The scene at The Cedars—“a large villa which stood within its own grounds”—by contrast is remarkably charming and hospitable.  Mrs. St. Clair shows them into “…a well-lit dining-room, upon the table of which a cold supper had been laid out…,” and it is in this convivial atmosphere that Mrs. St. Clair makes the next astonishing revelation of the evening: she has received, just that day, a letter from her missing husband, and man that Sherlock Holmes has just told her was likely dead.  After retiring to the double-bedded room provided by Mrs. St. Clair, Watson’s paints one of the more lasting pictures of Sherlock Holmes:
“He took off his coat and waistcoat, put on a large blue dressing-gown, and then wandered about the room collecting pillows from his bed and cushions from the sofa and armchairs.  With these he constructed a sort of Eastern divan, upon which he perched himself cross-legged, with an ounce of shag tobacco and a box of matches laid out in front of him.  In the dim light of the lamp I saw him sitting there, an old briar pipe between his lips, his eyes fixed vacantly upon the corner of the ceiling, the blue smoke curling up from him, silent, motionless, with the light shining upon his strong-set aquiline features.”
Holmes seems quite comfortable, even satisfied, if not exactly relaxed in his surroundings.  Eventually Watson drops off to sleep and is awoken by Holmes’s cry of sudden realization: “[Sherlock Holmes] chuckled to himself as he spoke, his eyes twinkled, and he seemed a different man to the sombre thinker of the previous night.”  After a night of quiet reflection on his homemade settee, Holmes now has the key to the whole mystery, which he has stolen from the St. Clair’s bathroom, in his Gladstone bag.

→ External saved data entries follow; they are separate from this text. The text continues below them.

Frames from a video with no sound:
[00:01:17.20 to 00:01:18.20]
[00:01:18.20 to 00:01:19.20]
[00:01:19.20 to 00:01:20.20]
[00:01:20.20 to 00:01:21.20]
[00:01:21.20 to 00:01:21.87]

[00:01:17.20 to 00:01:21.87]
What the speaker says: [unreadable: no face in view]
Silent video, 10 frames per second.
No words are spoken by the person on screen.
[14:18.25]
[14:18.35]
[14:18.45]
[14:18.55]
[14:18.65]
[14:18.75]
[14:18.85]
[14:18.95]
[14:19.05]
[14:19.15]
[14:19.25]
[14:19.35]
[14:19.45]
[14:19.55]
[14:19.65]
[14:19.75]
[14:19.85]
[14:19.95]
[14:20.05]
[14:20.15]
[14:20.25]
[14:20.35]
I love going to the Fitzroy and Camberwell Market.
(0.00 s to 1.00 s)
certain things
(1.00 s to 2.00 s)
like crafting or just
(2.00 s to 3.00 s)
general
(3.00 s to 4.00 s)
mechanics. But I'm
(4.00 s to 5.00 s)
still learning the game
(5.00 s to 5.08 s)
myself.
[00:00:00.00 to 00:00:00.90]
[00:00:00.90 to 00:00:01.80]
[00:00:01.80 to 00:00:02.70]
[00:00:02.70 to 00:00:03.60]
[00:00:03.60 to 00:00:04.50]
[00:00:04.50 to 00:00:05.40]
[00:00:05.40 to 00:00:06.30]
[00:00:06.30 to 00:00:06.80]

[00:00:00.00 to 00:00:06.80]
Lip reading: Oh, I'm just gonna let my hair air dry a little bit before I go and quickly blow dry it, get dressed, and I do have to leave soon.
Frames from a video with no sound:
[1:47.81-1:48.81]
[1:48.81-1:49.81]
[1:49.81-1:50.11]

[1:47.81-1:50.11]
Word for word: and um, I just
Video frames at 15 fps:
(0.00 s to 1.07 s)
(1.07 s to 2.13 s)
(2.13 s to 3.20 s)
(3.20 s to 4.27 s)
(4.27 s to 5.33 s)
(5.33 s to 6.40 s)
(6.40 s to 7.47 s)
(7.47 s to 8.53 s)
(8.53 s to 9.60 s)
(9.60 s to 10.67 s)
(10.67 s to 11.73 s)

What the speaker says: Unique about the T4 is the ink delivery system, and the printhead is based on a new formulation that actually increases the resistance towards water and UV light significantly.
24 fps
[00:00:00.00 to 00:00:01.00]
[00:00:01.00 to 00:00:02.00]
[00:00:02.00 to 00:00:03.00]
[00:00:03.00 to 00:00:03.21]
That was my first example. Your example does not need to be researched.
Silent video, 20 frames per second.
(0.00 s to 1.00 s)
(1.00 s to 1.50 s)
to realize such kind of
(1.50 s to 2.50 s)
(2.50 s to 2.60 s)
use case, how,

Upon arriving at Bow Street, Holmes and Watson are taken to Hugh Boone’s cell by Inspector Bradstreet.  There is no direct description of Boone’s cell—and logically it is probably not an extremely cheerful place—but it seems to be well-lit since Bradstreet says: “You can see him very well.”  The situation seems to lighten further when Holmes reveals the cleaning implements he has brought with him.  It is well-known what happens next: the Detective takes the soap and sponge to Hugh Boone’s face and scrubs away the beggar’s façade to reveal the face of Neville St. Clair underneath.  It is the last great, astonishing revelation of the case.  As Bradstreet says, “Well, I have been twenty-seven years in the force, but this really takes the cake.”
On the surface, the differences between the Bar of Gold in Upper Swandam Lane, and the other more hospitable locations in TWIS, are really so obvious as to seemingly defy any lengthy discussion.  However, it is what happens at each of these locations and the frequency with which they occur that is really the crux of the matter.  Indeed, rather than seeming to be foul for the sake of being foul, it is the very nature of the Bar of Gold that promotes that behavior at the other settings: Dr. Watson’s residence, The Cedars, and the Bow Street cells.  It highlights the more astonishing revelations; illuminating and making them appear nearly miraculous in detail: Kate Whitney’s arrival, Sherlock Holmes appearing in the opium den, Mrs. St. Clair’s receipt of a dead man’s letter, and the face of that dead man appearing beneath the face of a vagrant.  And for its part, the Bar of Gold is a reminder of just how dark things can appear, and how desperately a little light and wonder is sometimes needed.
oOo
Sources:
Jann, Rosemary. “In the Adventures of Sherlock Holmes: Detecting the Social Order.”  New York: Twayne Publishers, 1995.
Klinger, Leslie. The New Annotated Sherlock Holmes (Volume 1).  W. W. Norton & Company, 2004.